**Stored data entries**
--------
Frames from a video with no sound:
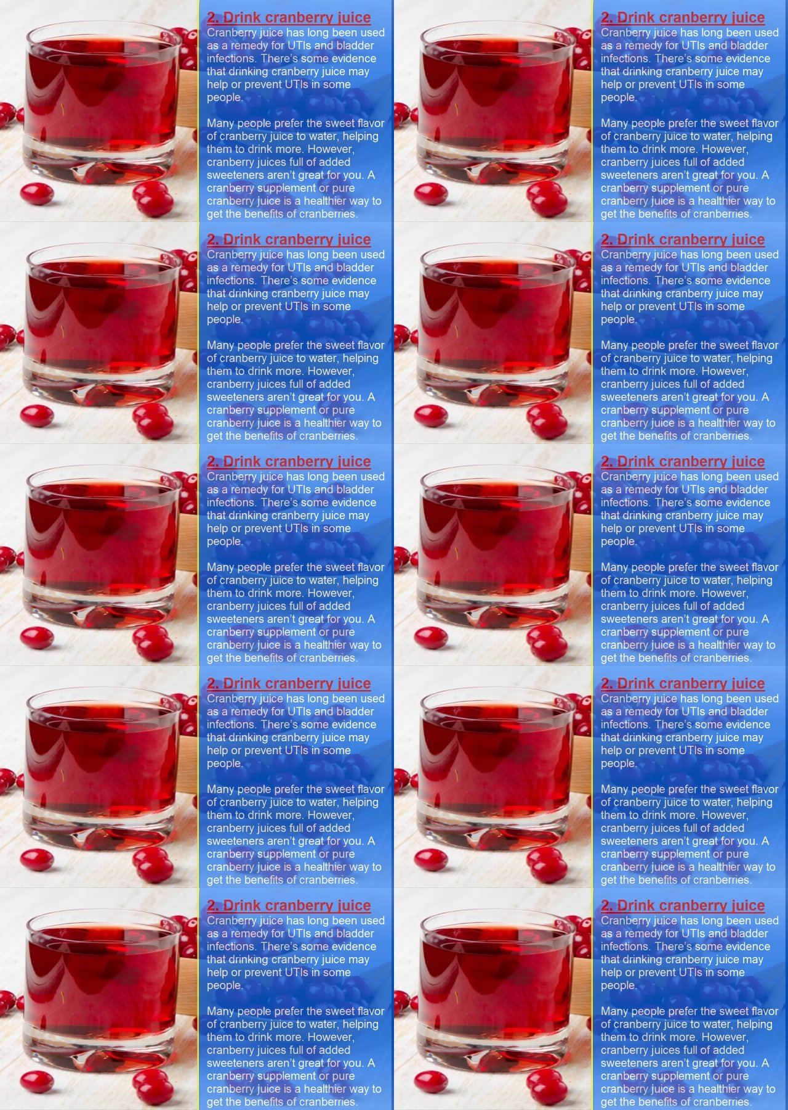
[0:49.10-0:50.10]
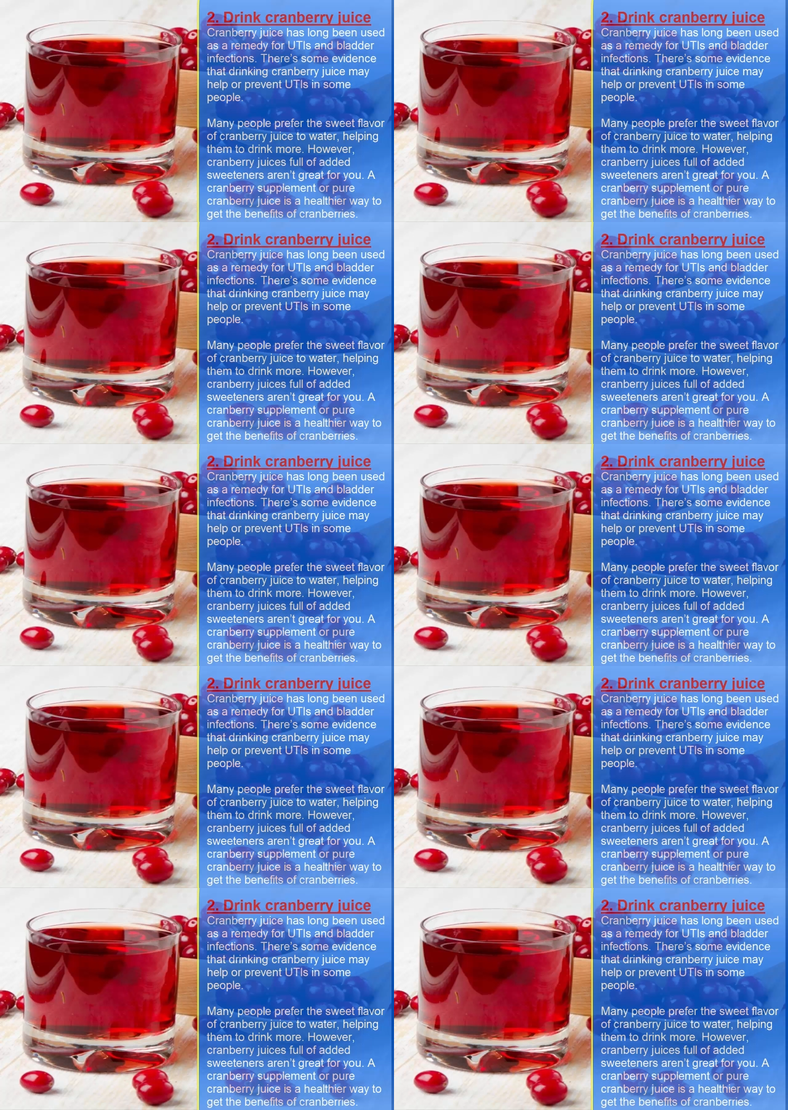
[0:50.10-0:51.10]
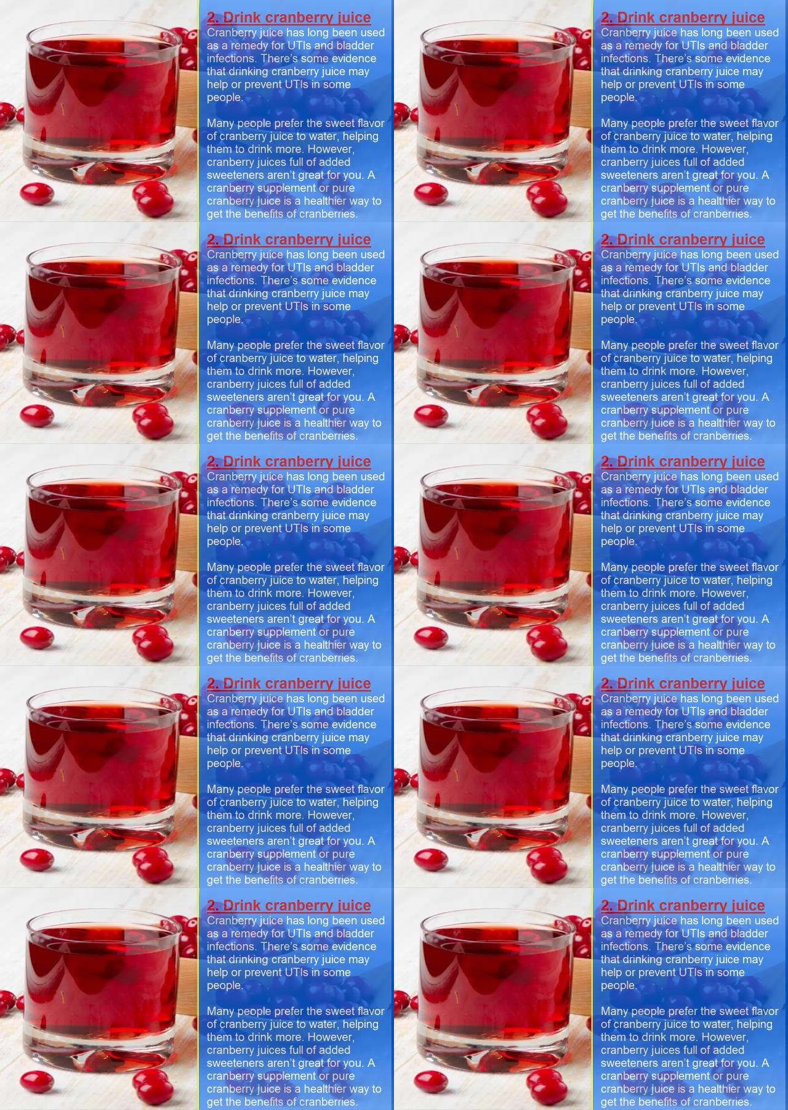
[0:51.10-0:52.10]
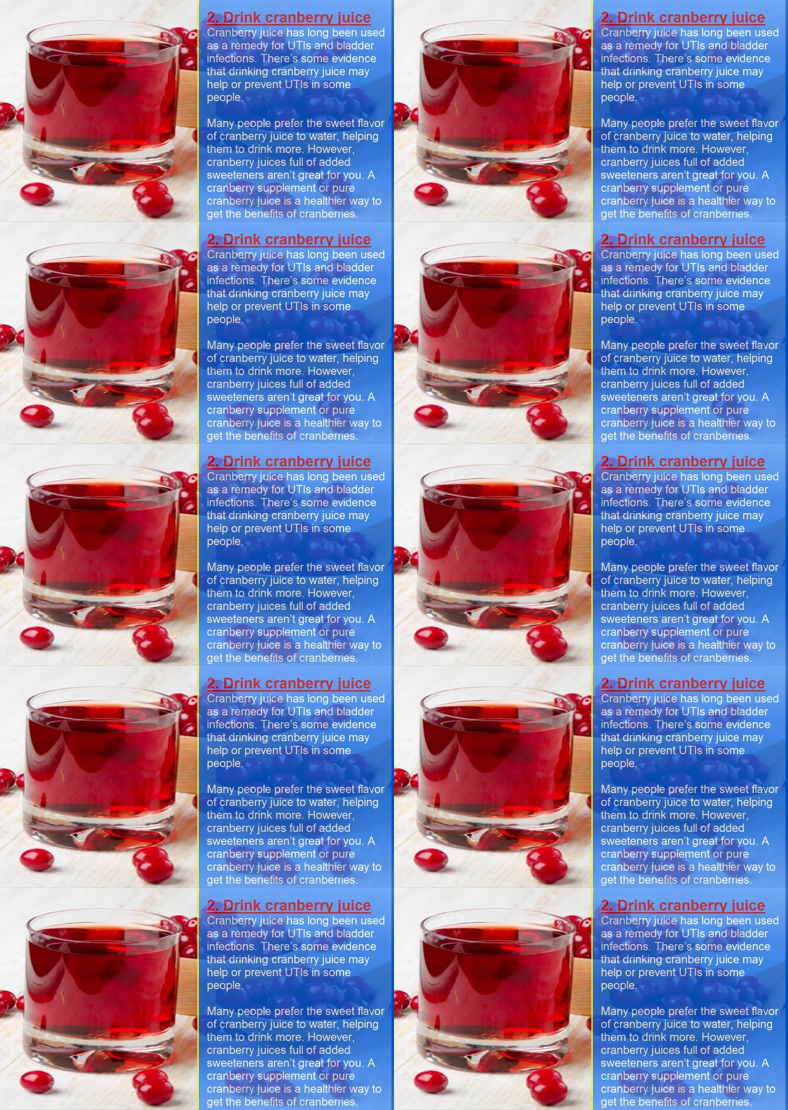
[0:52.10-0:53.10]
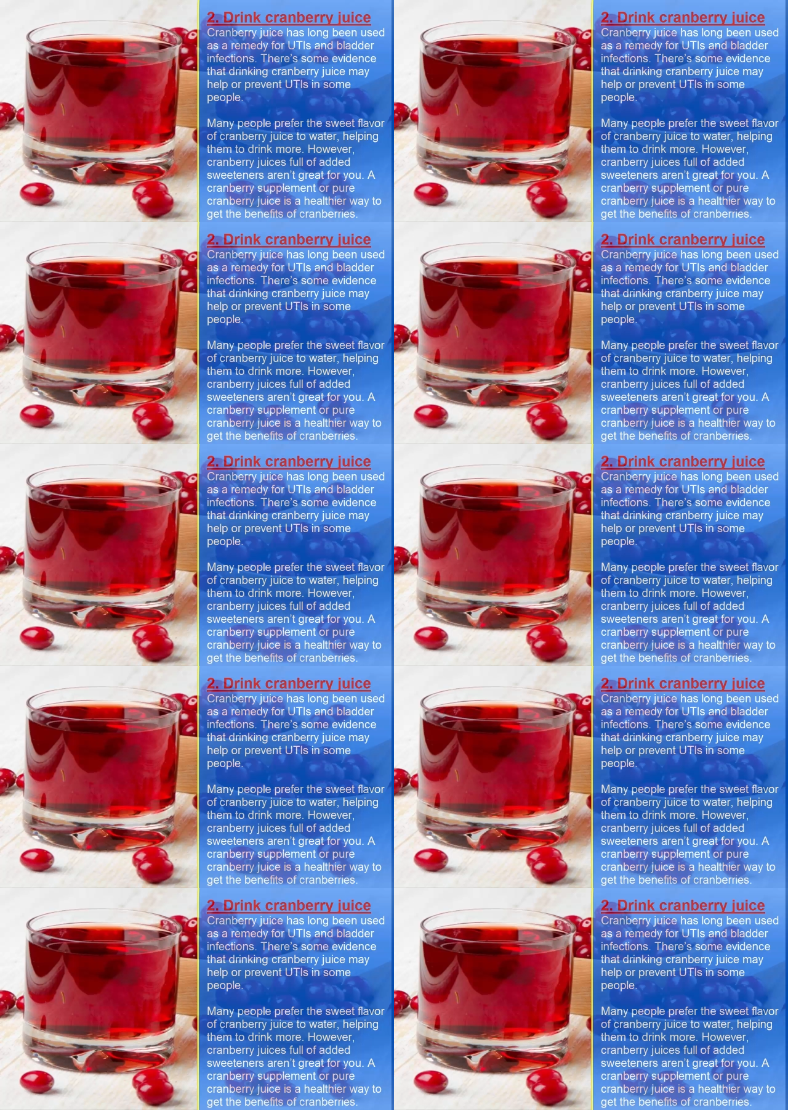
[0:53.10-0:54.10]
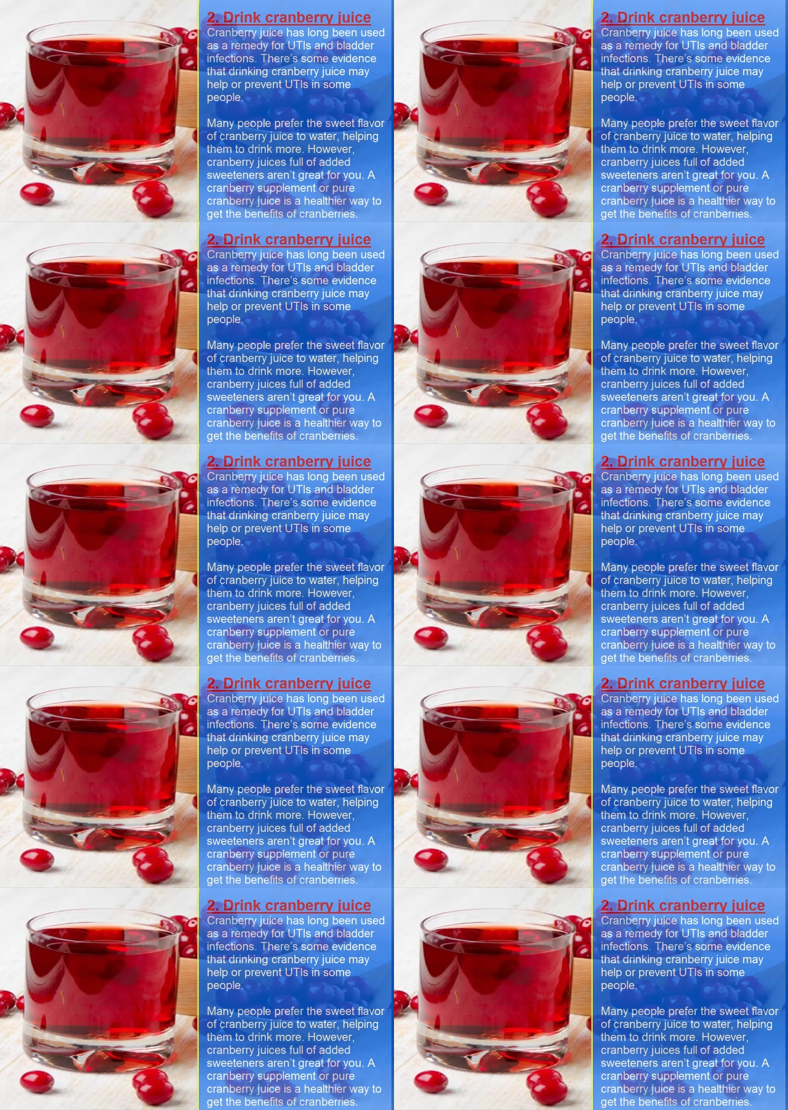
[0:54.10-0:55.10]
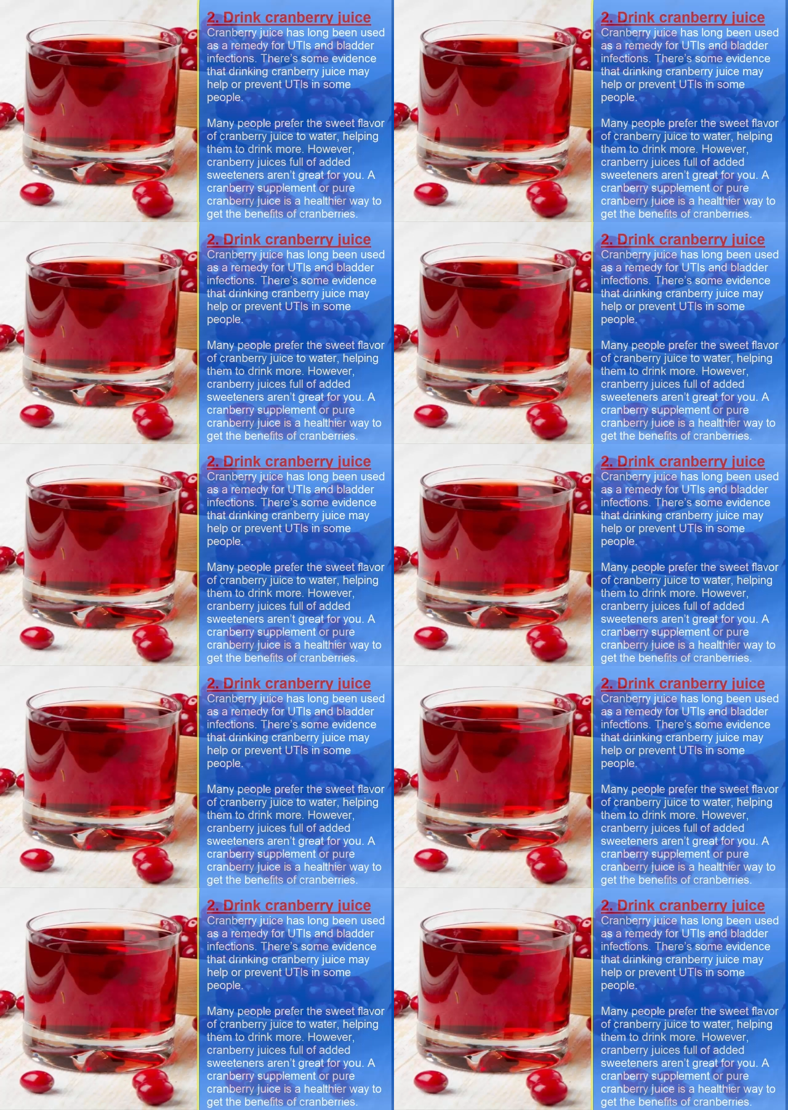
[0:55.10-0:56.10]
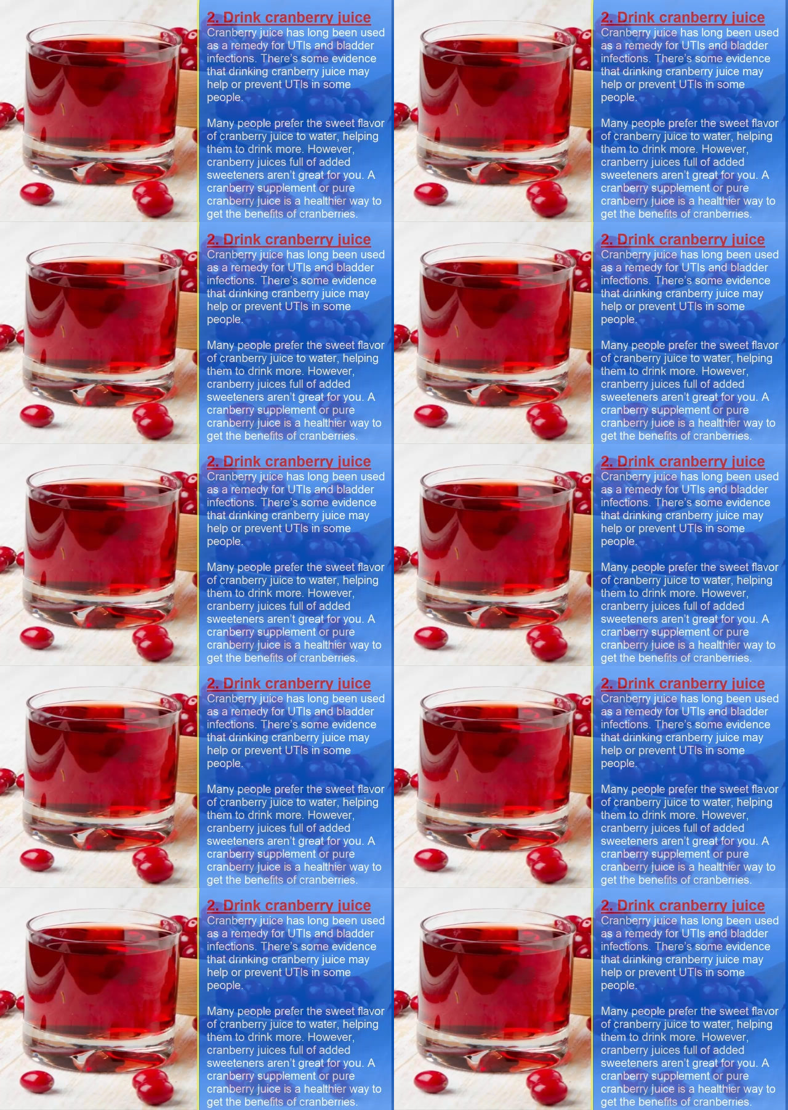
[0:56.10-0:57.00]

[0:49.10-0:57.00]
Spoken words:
(no speaker visible)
--------
When a record holds a picture, leave that picture out; copy the rest verbatim.

Frames from a video with no sound:
[0:49.10-0:50.10]
[0:50.10-0:51.10]
[0:51.10-0:52.10]
[0:52.10-0:53.10]
[0:53.10-0:54.10]
[0:54.10-0:55.10]
[0:55.10-0:56.10]
[0:56.10-0:57.00]

[0:49.10-0:57.00]
Spoken words:
(no speaker visible)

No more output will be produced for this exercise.